Replacing \( \nabla \bullet \overline{\mathrm{A}}\) using (10.1.33) then produces:

\[\nabla \bullet \overline{\mathrm{E}}=\mu_{\mathrm{o}} \varepsilon_{\mathrm{o}} \partial^{2} \Phi / \partial \mathrm{t}^{2}-\nabla^{2} \Phi=\rho / \varepsilon_{\mathrm{o}}\]

which is more commonly written as the inhomogeneous scalar Helmholtz equation:

\[\nabla^{2} \Phi-\mu_{0} \varepsilon_{0} \partial^{2} \Phi / \partial t^{2}=-\rho / \varepsilon_{0}\]

analogous to the vector version (10.1.34) for \(\overline{\mathrm{A}}\). These inhomogeneous scalar and vector Helmholtz equations, (10.1.34) and (10.1.37), permit us to calculate the electric and magnetic potentials and fields produced anywhere in vacuum as a result of arbitrary source charges and currents, as explained below.

The solutions to the Helmholtz equations must reduce to: a) the traveling-wave solutions [e.g., (2.2.9)] for the wave equation [e.g., (2.2.7)] when the source terms are zero, and b) the static solutions (10.1.10) and (10.1.21) when ∂/∂t = 0. The essential feature of solutions to wave equations is that their separate dependences on space and time must have the same form because their second derivatives with respect to space and time are identical within a constant multiplier. These solutions can therefore be expressed as an arbitrary function of a single argument that sums time and space, e.g. (z - ct) or (t - r_pq/c). The solutions must also have the form of the static solutions because they reduce to them when the source is static. Thus the solutions to the Helmholtz inhomogeneous equations are the static solutions expressed in terms of the argument (t - r_pq/c):

\[\Phi_{\mathrm{p}}=\oiiint_{\mathrm{V}_{\mathrm{q}}}\left[\rho_{\mathrm{q}}\left(\mathrm{t}-\mathrm{r}_{\mathrm{pq}} / \mathrm{c}\right) /\left(4 \pi \varepsilon_{\mathrm{o}} \mathrm{r}_{\mathrm{pq}}\right)\right] \mathrm{d} \mathrm{v} \ [\mathrm{V}]\]

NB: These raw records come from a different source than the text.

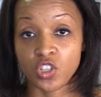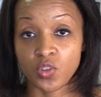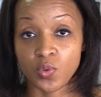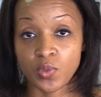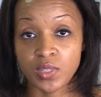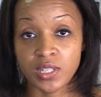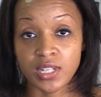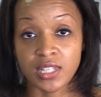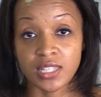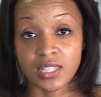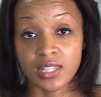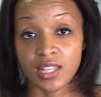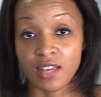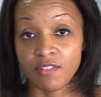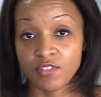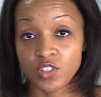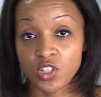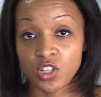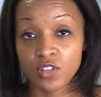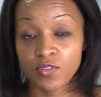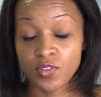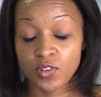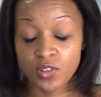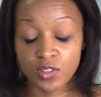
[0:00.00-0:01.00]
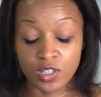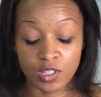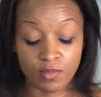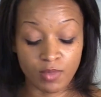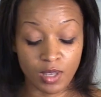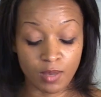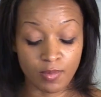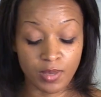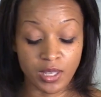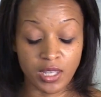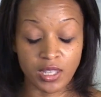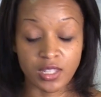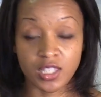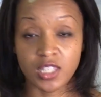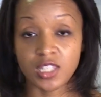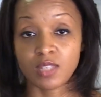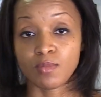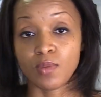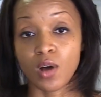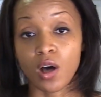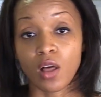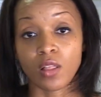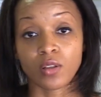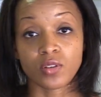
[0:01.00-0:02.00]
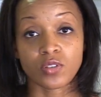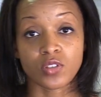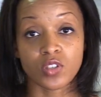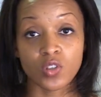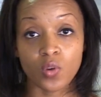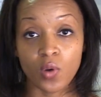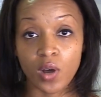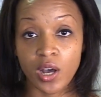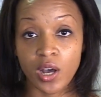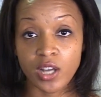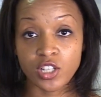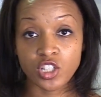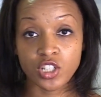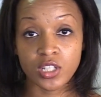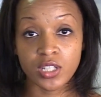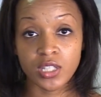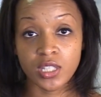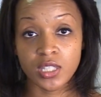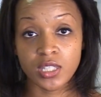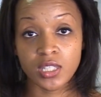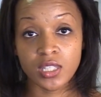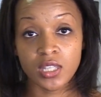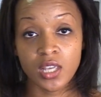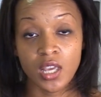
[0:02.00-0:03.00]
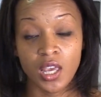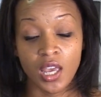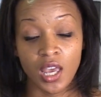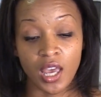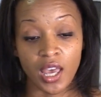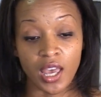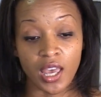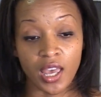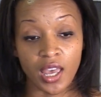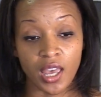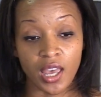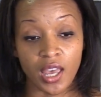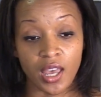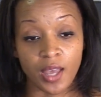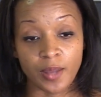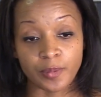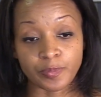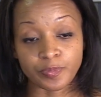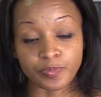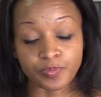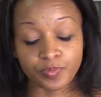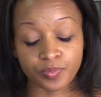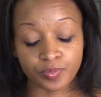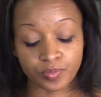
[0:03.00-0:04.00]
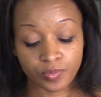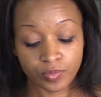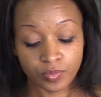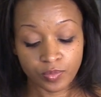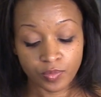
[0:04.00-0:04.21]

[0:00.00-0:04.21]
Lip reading: to use it as leftovers is maybe get smaller squashes and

\[\overline{\mathrm{A}}_{\mathrm{p}}=\oiiint _{\mathrm{V}_{\mathrm{q}}}\left[\mu_{\mathrm{o}} \overline{\mathrm{J}}_{\mathrm{q}}\left(\mathrm{t}-\mathrm{r}_{\mathrm{pq}} / \mathrm{c}\right) /\left(4 \pi \mathrm{r}_{\mathrm{pq}}\right)\right] \mathrm{d} \mathrm{v} \ \left [\mathrm{V} \mathrm{sm}^{-1}\right]\]

These solutions are the dynamic scalar Poisson integral and the dynamic vector Poisson integral, respectively. Note that \(\Phi_{\mathrm{p}} \) and \( \overline{\mathrm{A}}_{\mathrm{p}}\) depend on the state of the sources at some time in the past, not on their instantaneous values. The delay r_pq/c is the ratio of the distance r_pq between the source and observer, and the velocity of light c. That is, r_pq/c is simply the propagation time between source and observer.